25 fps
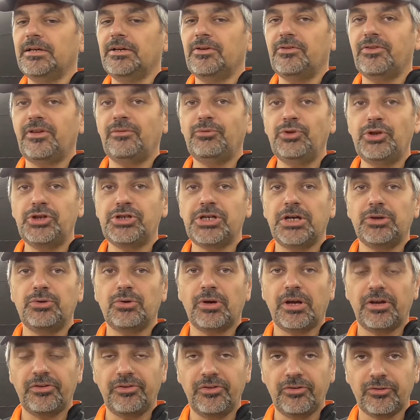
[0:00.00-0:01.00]
Stavo
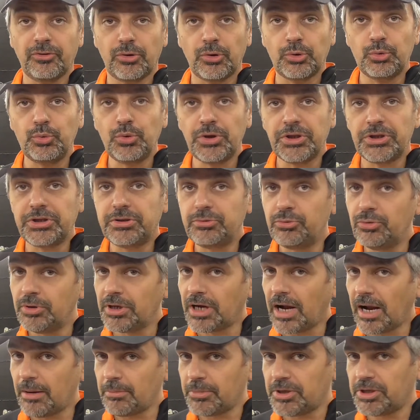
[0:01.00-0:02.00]
dicendo che esistono due, due
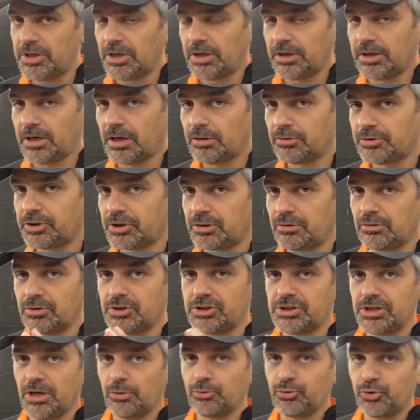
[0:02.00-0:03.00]
rami della
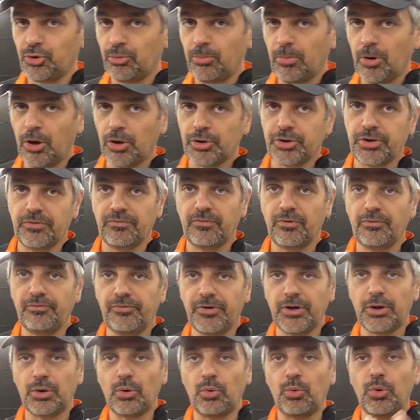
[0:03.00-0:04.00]
nanotecnologia automotive,
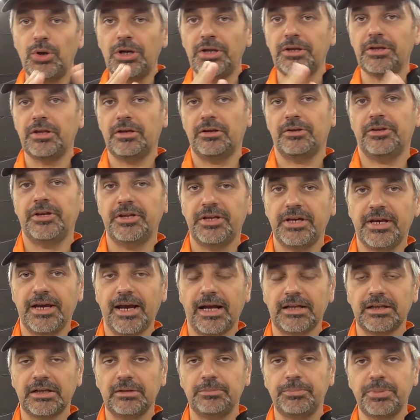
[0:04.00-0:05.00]
ovvero quella
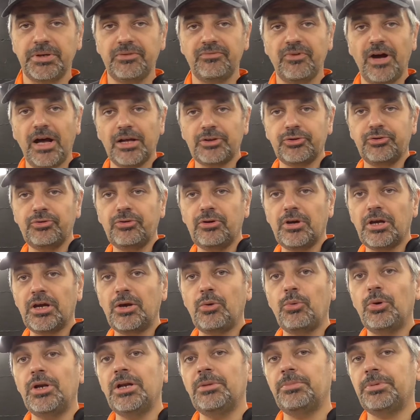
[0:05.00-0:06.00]
dedicata al privato e
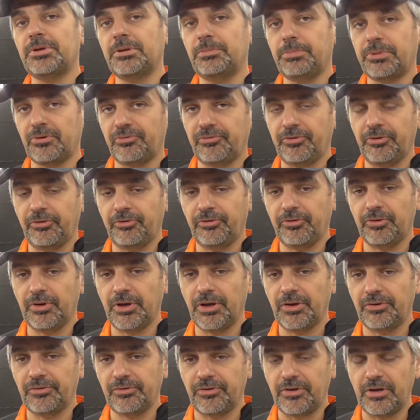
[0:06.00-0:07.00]
quella per i
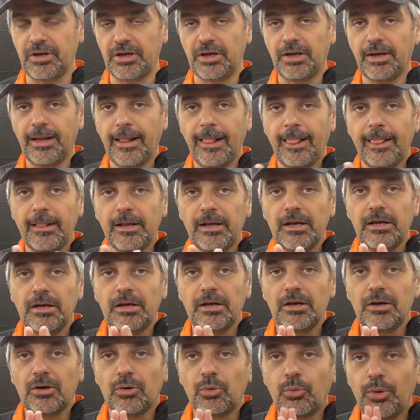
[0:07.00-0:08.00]
professionisti.
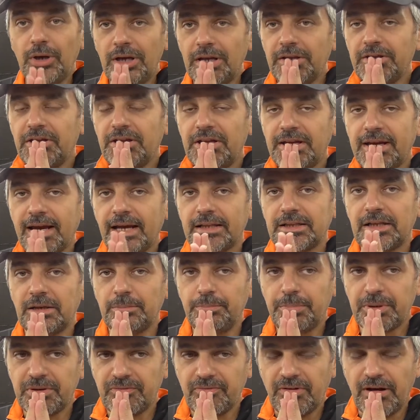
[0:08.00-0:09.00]
Quella dedicata al
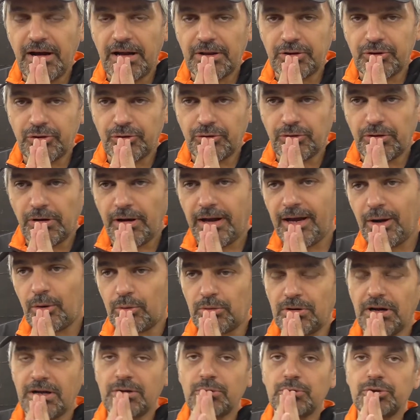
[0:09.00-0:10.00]
privato è
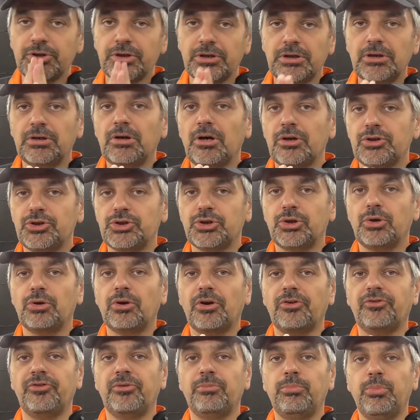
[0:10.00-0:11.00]
un nanotecnologico
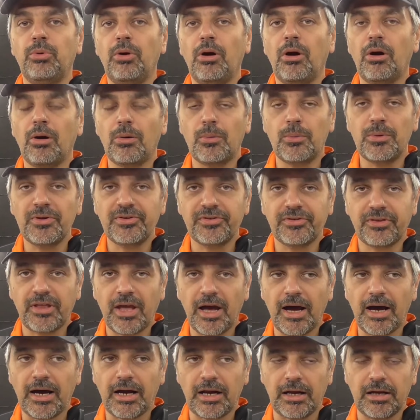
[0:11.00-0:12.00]
che si può
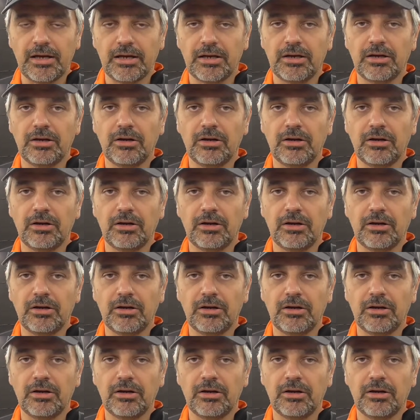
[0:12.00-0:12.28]
acquistare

++++

» Task prompt
If a picture appears in the data, omit it; transcribe all the rest exactly.

» Completed exercise
25 fps
[0:00.00-0:01.00]
Stavo
[0:01.00-0:02.00]
dicendo che esistono due, due
[0:02.00-0:03.00]
rami della
[0:03.00-0:04.00]
nanotecnologia automotive,
[0:04.00-0:05.00]
ovvero quella
[0:05.00-0:06.00]
dedicata al privato e
[0:06.00-0:07.00]
quella per i
[0:07.00-0:08.00]
professionisti.
[0:08.00-0:09.00]
Quella dedicata al
[0:09.00-0:10.00]
privato è
[0:10.00-0:11.00]
un nanotecnologico
[0:11.00-0:12.00]
che si può
[0:12.00-0:12.28]
acquistare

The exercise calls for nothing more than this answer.